Comme l’a démontré « l’Alliance pour le Multilatéralisme » durant le premier mandat de Donald Trump, le soutien rhétorique à la coopération mondiale ne peut pas, à lui seul, freiner la tendance au désordre international. Si les organismes multilatéraux ne sont pas réformés pour devenir plus inclusifs et efficaces — s’ils ne ressemblent pas au monde du futur plutôt qu’à celui de 1945 — alors leur légitimité déclinera et leur pertinence s’effacera. Et contrairement à la sagesse conventionnelle, avec suffisamment de créativité et de volonté politique, rendre l’ONU apte à assurer la paix et la sécurité est en fait possible.

Les États évitent souvent le sujet de la réforme multilatérale en raison des compromis politiques difficiles qui s’encouragent inévitablement. Réformer des forums cruciaux comme le Conseil de sécurité de l’ONU — l’organe principal chargé de maintenir la paix et la sécurité internationales — est souvent perçu comme une perte de temps, compte tenu du droit de veto que les pays du P5 peuvent exercer sur toute modification de la Charte des Nations unies.

Mais la rivalité entre grandes puissances pourrait en réalité rendre la réforme multilatérale plus probable, à condition que les puissances moyennes forment une coalition selon les lignes préconisées par Carney. En concurrence pour l’influence dans le Sud global, les États-Unis, la Russie et la Chine ne souhaitent peut-être pas être perçus comme un obstacle à un ordre plus inclusif. Et si l’influence du Conseil de sécurité diminue, les plus grands perdants seront les pays du P5 qui occupent une position privilégiée au Conseil.

Plutôt que l’obstruction du P5, l’un des principaux obstacles à la réforme a été le désaccord entre tous les membres de l’ONU sur l’élargissement de la composition permanente du Conseil et de la manière dont il faudrait l’élargir. Certains se méfient d’un scénario où le Conseil deviendrait encore plus paralysé qu’aujourd’hui, ou où un rival régional viendrait occuper un siège permanent. Cela pourrait être corrigé en créant un vivier de pays avec des mandats plus longs et récurrents, visant à compenser les États qui n’obtiennent pas de siège permanent et à faciliter l’élection des petits pays vers des sièges non permanents.

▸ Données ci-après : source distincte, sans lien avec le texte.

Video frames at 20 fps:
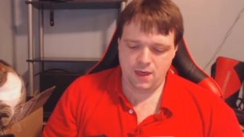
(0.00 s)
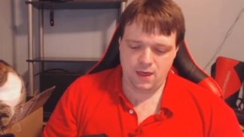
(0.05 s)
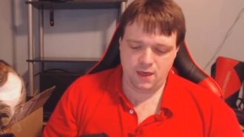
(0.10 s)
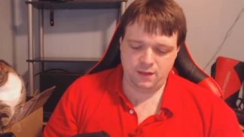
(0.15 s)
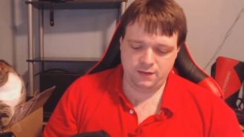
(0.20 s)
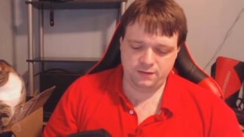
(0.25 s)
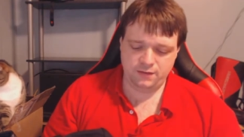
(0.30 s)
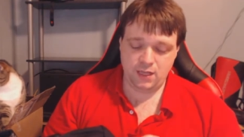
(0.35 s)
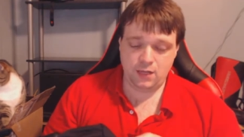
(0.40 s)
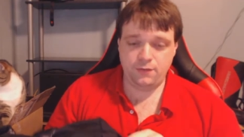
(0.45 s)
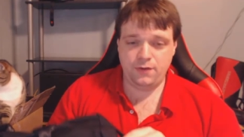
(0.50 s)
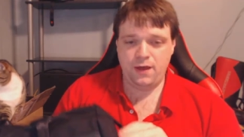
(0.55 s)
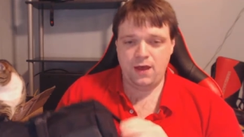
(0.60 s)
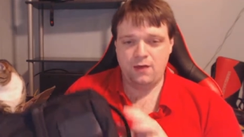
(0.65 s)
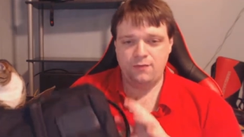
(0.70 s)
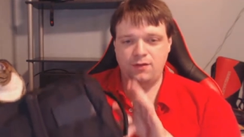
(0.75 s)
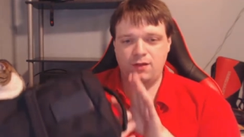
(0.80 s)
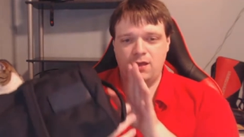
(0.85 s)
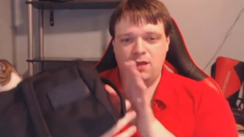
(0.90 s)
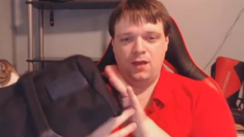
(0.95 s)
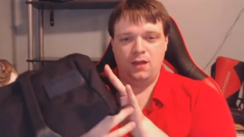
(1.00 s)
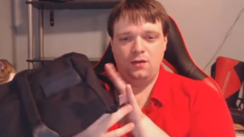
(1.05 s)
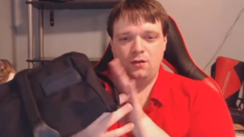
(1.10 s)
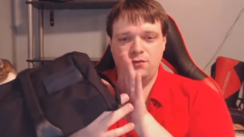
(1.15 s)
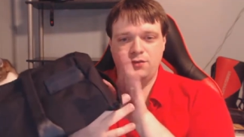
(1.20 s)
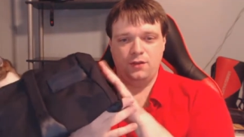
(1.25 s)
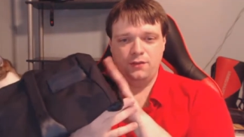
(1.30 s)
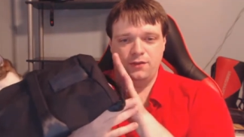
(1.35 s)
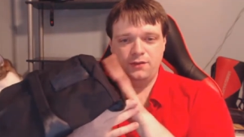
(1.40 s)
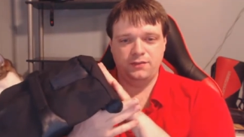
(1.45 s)
and instead of having
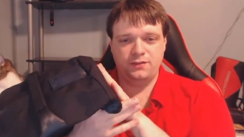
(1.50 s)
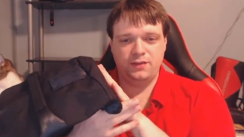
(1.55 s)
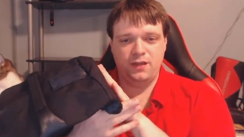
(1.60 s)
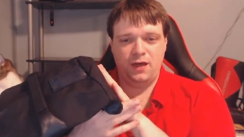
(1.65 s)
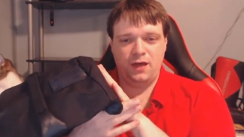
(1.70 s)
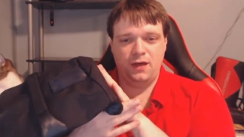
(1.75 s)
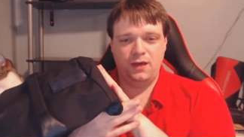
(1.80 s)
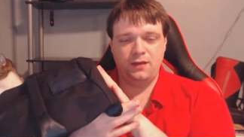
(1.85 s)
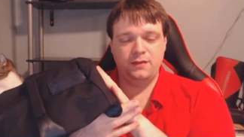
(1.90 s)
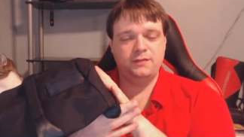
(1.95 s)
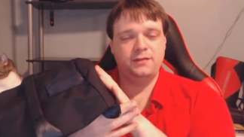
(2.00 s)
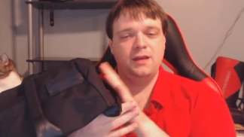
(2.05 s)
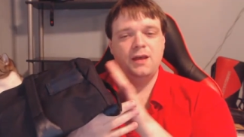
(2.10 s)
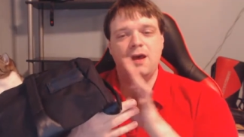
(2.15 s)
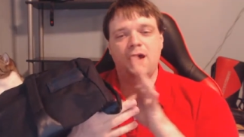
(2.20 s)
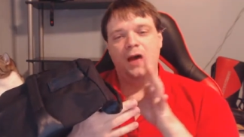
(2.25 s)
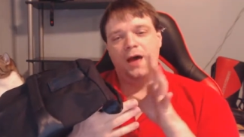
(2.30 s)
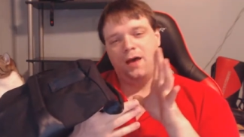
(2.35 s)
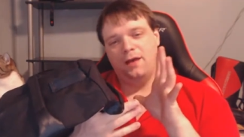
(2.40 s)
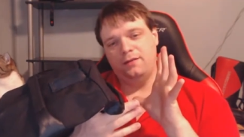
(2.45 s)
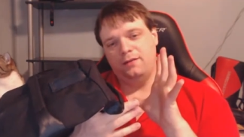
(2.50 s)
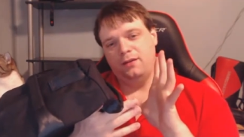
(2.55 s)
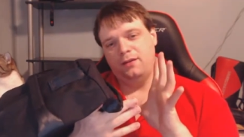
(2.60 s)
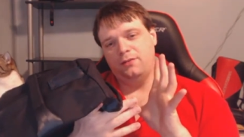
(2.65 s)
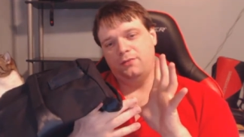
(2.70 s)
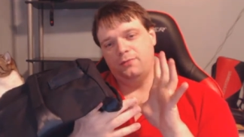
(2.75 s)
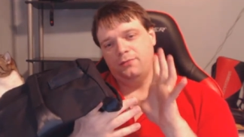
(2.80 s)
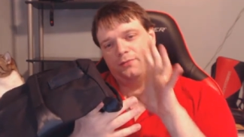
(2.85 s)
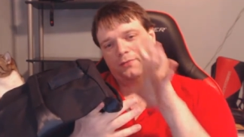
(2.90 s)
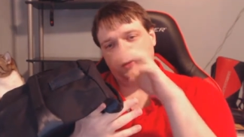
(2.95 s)
handles on the sides, has
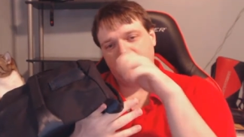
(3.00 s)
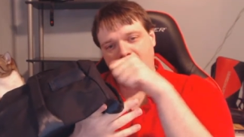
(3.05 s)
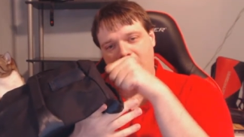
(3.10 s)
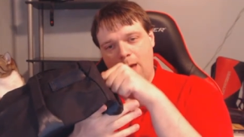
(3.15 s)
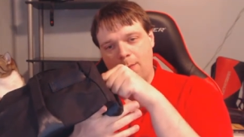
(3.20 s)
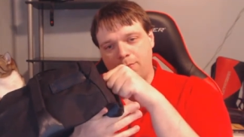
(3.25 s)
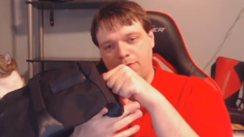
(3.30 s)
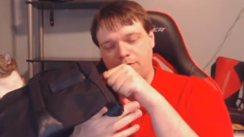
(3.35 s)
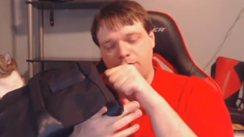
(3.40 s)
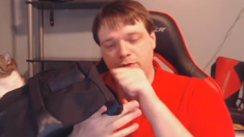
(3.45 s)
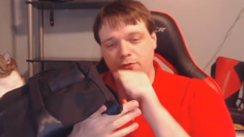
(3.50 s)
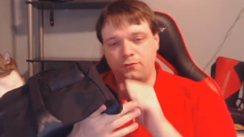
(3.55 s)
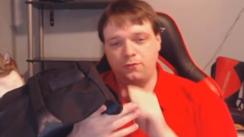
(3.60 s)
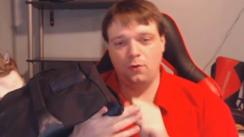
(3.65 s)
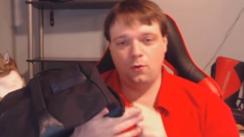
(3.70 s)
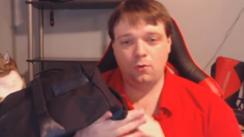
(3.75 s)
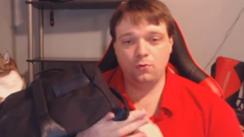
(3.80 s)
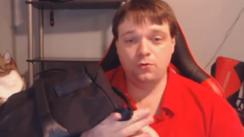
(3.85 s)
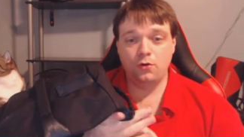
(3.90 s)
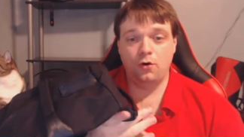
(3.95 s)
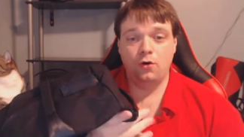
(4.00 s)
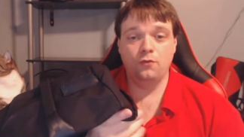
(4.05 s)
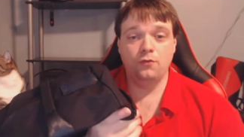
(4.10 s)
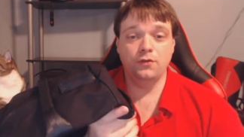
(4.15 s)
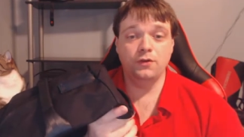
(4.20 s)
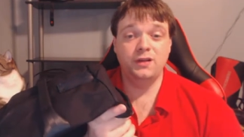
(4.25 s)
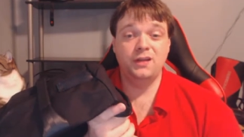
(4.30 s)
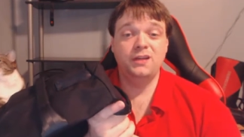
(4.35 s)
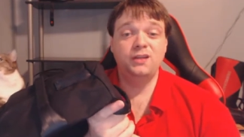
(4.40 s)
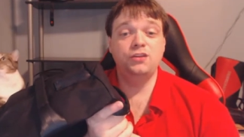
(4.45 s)
these flaps you fold
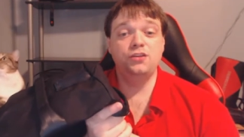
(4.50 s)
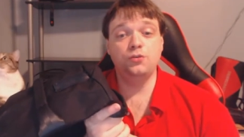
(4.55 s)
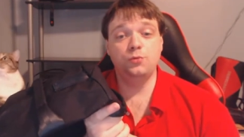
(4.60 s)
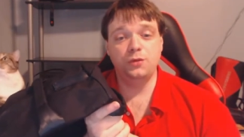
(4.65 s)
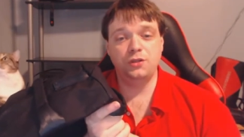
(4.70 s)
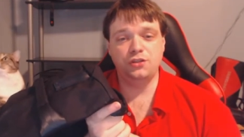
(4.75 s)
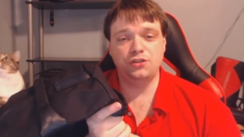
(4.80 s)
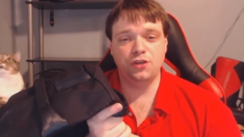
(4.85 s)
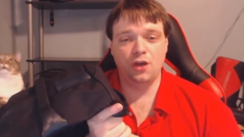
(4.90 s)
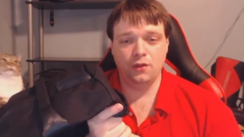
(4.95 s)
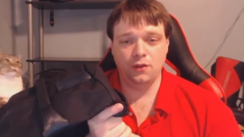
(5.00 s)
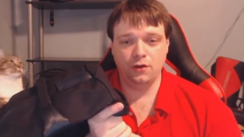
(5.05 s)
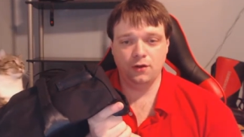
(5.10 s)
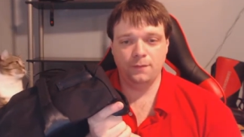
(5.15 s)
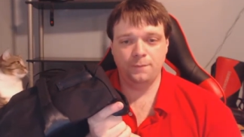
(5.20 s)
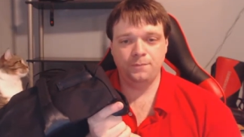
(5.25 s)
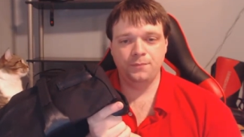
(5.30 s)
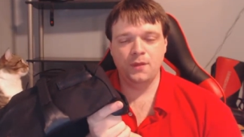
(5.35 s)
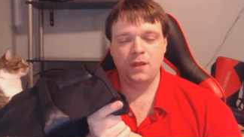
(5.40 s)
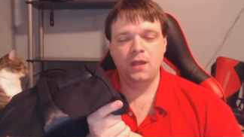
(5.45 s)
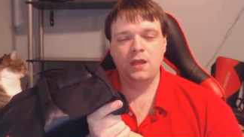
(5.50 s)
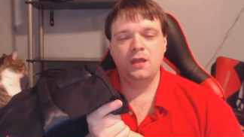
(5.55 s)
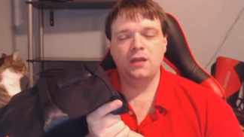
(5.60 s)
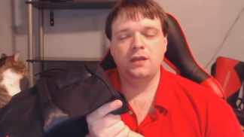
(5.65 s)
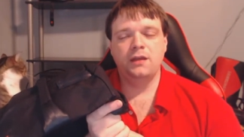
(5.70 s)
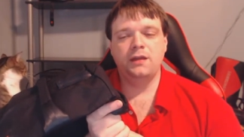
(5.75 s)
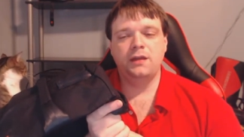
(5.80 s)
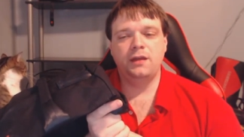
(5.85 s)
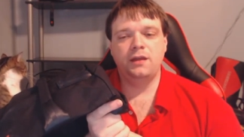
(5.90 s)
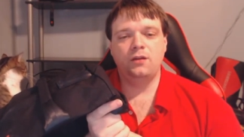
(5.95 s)
over into each other
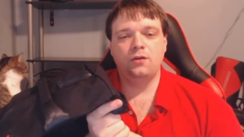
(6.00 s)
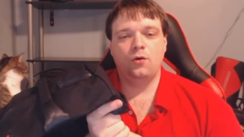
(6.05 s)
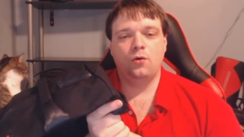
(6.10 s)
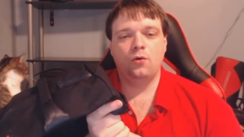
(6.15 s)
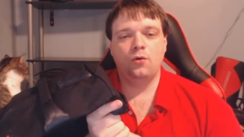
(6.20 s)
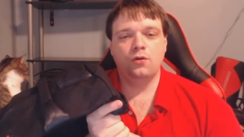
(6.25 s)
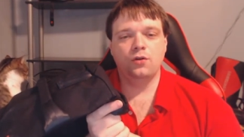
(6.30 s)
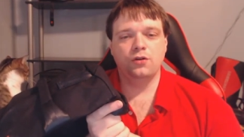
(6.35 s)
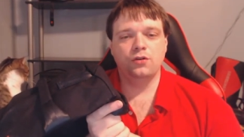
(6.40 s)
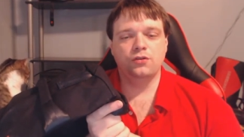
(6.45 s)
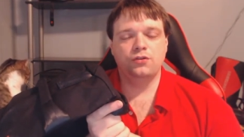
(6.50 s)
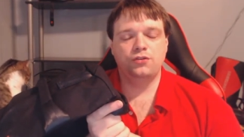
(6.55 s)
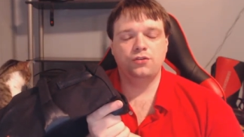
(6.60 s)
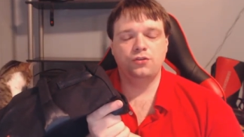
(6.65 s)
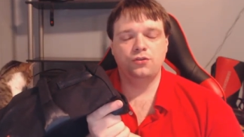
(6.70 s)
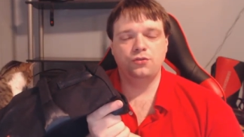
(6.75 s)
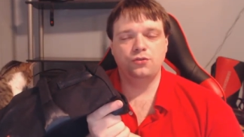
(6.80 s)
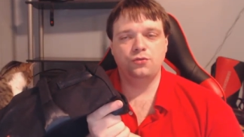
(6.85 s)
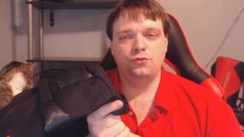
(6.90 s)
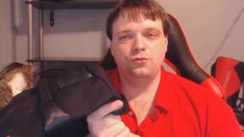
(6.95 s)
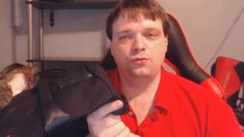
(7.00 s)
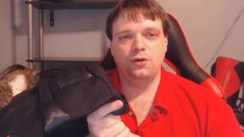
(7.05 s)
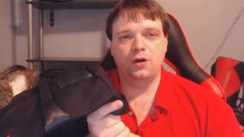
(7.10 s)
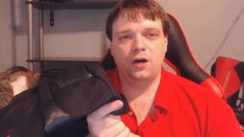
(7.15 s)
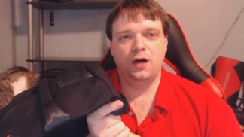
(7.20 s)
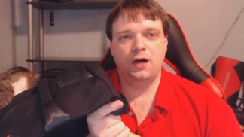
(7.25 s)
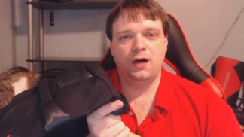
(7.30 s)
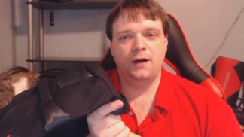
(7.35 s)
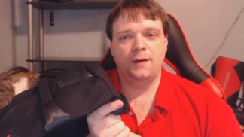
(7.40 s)
in order to,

Pour assurer la stabilité internationale, les grandes puissances devront établir des garde-fous dans leurs relations entre elles. Mais les puissances moyennes devront apporter leur propre contribution substantielle. Ils doivent obtenir un soutien mondial pour une vision convaincante de réforme multilatérale qui illustre comment un multilatéralisme revigoré peut fonctionner — puis rallier cette coalition pour exercer une forte pression collective sur les grandes puissances afin qu’elles adoptent la réforme.

Compte tenu des nombreuses incertitudes qui pèsent sur l'avenir, le multi-alignement ou la « géométrie variable » peuvent constituer une stratégie politique prudente. Mais pour réussir à couvrir ses paris, il faut également préserver le système multilatéral fondé sur le droit plutôt que de le laisser s'effondrer. Supprimer le symbole de « l'ordre fondé sur des règles », comme l'a décrit Carney, est une chose. Mais cela n'aura guère d'effet si ce symbole n'est pas remplacé par un autre, meilleur.